Before the Church got used to calling itself The Church, it was called The Way. It is not far-fetched to claim that at different times in its history, the Church lost touch with its origins and literally lost its way. That is why the Church constantly needed prophetic voices that called it to reconnect with its origins. This is what Vatican Council II mainly sought to achieve in the modern era and this is also what Pope Francis at this point in time is struggling hard to achieve.

Anxiety and uncertainty have characterised the Church’s life from its inception, as the Scripture readings show today, and this does not necessarily contradict the promise of Jesus to be always there. The community of believers always lives in tension between fulfillment and promise, or as John O’Donohue writes in his book Divine Beauty. The Invisible Embrace, “between awakening and surrender”. When the traditional structures of shelter are shaking, we need to hear again the reassuring words of Jesus: “Do not let your hearts be troubled”.

As long as the Church is in the world, it cannot think of the future just in terms of afterlife or reduce hope to an outer world virtue. There is also a future to be reckoned with in the present. And that, in itself, demands of the Church not to rely on preconceived dogma. It needs to learn from the emerging evidence about an emerging world. For the Church, the future lies in the Spirit, unfolding, not in a preconceived set of rules or a blueprint that simply need to be followed.

We are all children of a civilisation that wants to explain everything and pretends to leave no stone unturned when it comes to thorny questions. So we can easily identify with Philip in today’s gospel when he says: “Lord, let us see the Father and then we shall be satisfied”. Like Philip, we want evidence.

When Jesus says “I am the way”, that is not to be taken as a dogmatic truth which demands assent. It is not a truth you know and believe from the start, but a truth that unfolds along the way. It is only along the way, in discipleship and while listening to the Spirit, that the heart is warmed and the truth unfolds.
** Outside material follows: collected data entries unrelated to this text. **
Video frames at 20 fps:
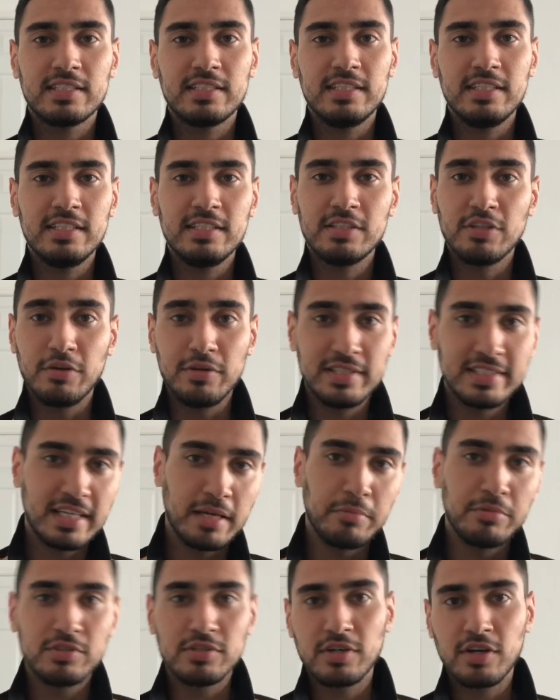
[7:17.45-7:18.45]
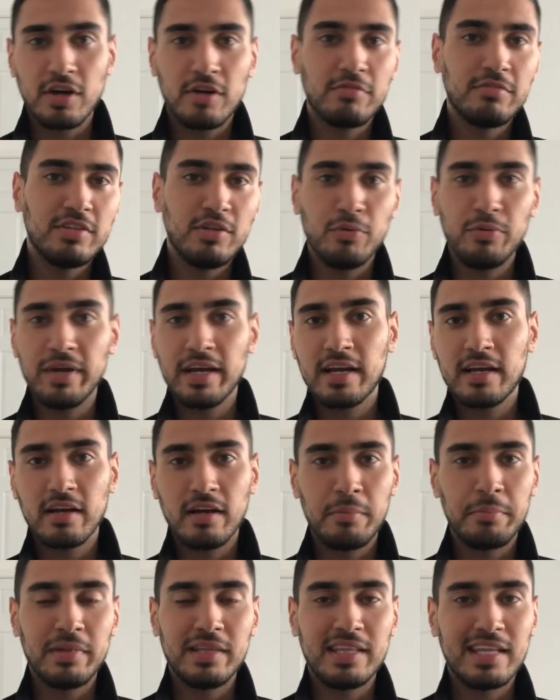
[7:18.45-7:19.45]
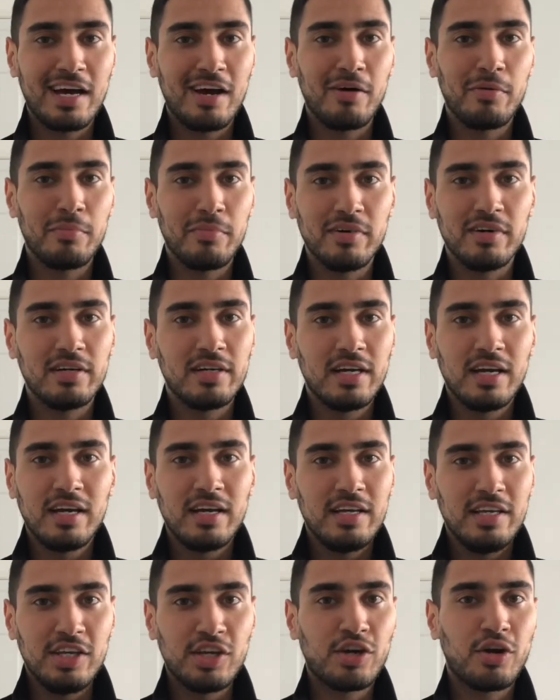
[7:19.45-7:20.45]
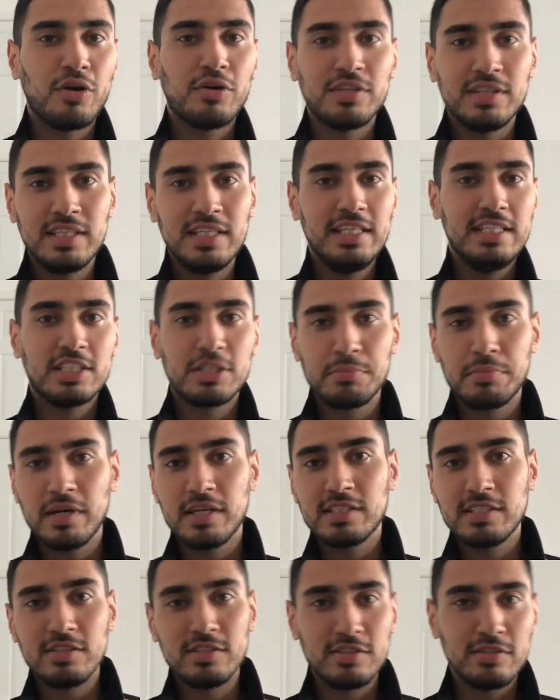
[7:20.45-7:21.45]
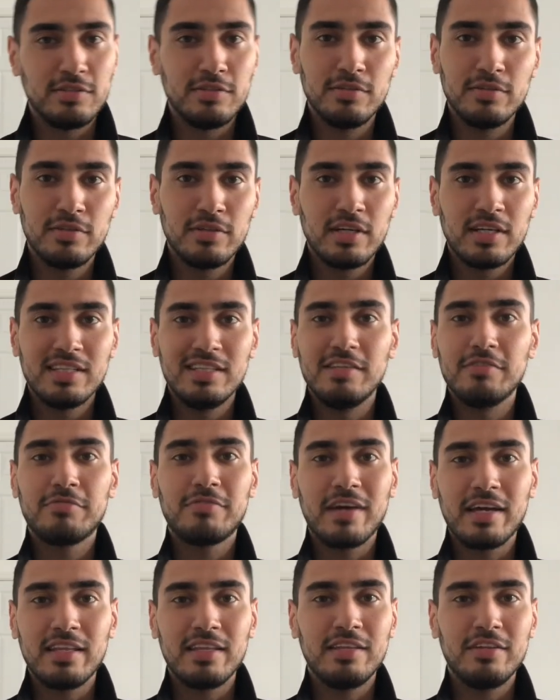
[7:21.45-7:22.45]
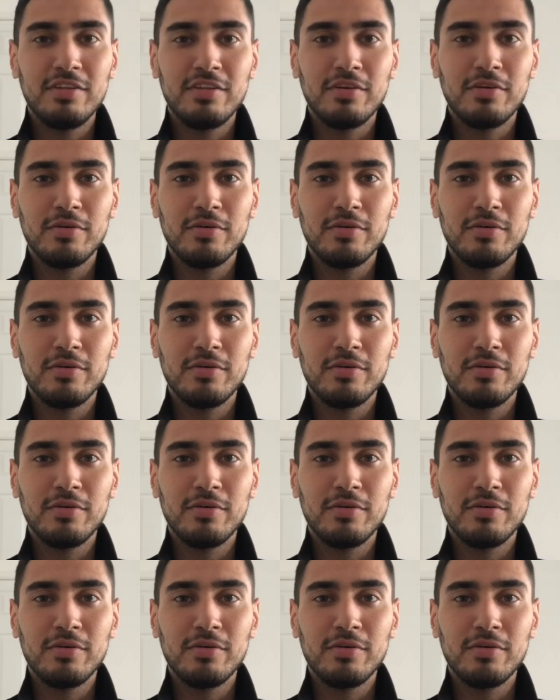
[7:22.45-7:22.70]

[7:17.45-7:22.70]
He's able to cover the wing up and down, but you can't teach a person to defend,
This is the discernment that characterised the early Church and that the Scriptures today invite us to. Faith is always connected to the mystery which can never be defined in conceptual terms. At all crossroads, faith needs reformulation and priorities need to be rethought. The book of Acts today confirms that from its beginning this is how the Church moved on. In the gospel we read how in moments of anxiety and fear, Jesus provided reassurance.

But throughout time, very often the Church sought and found reassurance in its own self, in its structures and statutes. Today we still suffer from a juridical perspective that suffocates. We seem to belong more to a Church of Constantine than to the Church of Christ. It suffices to see how our tribunals function, how authority is still exercised in our Christian communities, how we fail miserably to grasp that the Church is basically a priestly people not just because it has and needs priests.
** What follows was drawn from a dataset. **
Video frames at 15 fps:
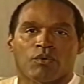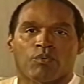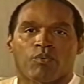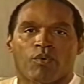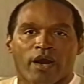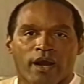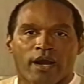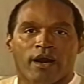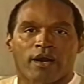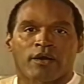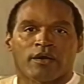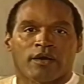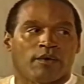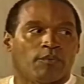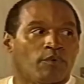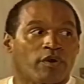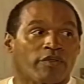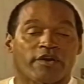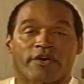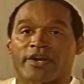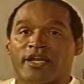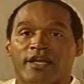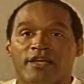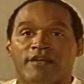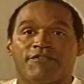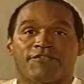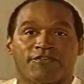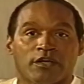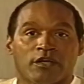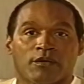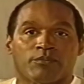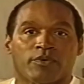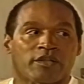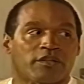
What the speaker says: where were there any film?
For too long, the Church has focussed mainly on builders, ignoring that it is living stones that make the building. The focus has always been unilaterally on those ordained to ministry as those who exclusively have a proper mission of their own. It took quite some time for the Church to come to realise that ministry is not a prerogative of those ordained but a characteristic of the Church in its totality.

In his recent book The Future, former US vice president Al Gore writes about critical drivers of global change, and maintains that: “There is no prior period of change that remotely resembles what humanity is about to experience”. In the face of this, the Church is called to rethink its priorities and its understanding of mission. Failing to grasp this, we may be doomed to think of the future in terms of the past. That would be a perfect recipe for failure because it basically contradicts the trust that Jesus demands and the golden rule of the early Church that the vision and the way forward are gradually unveiled by the Spirit.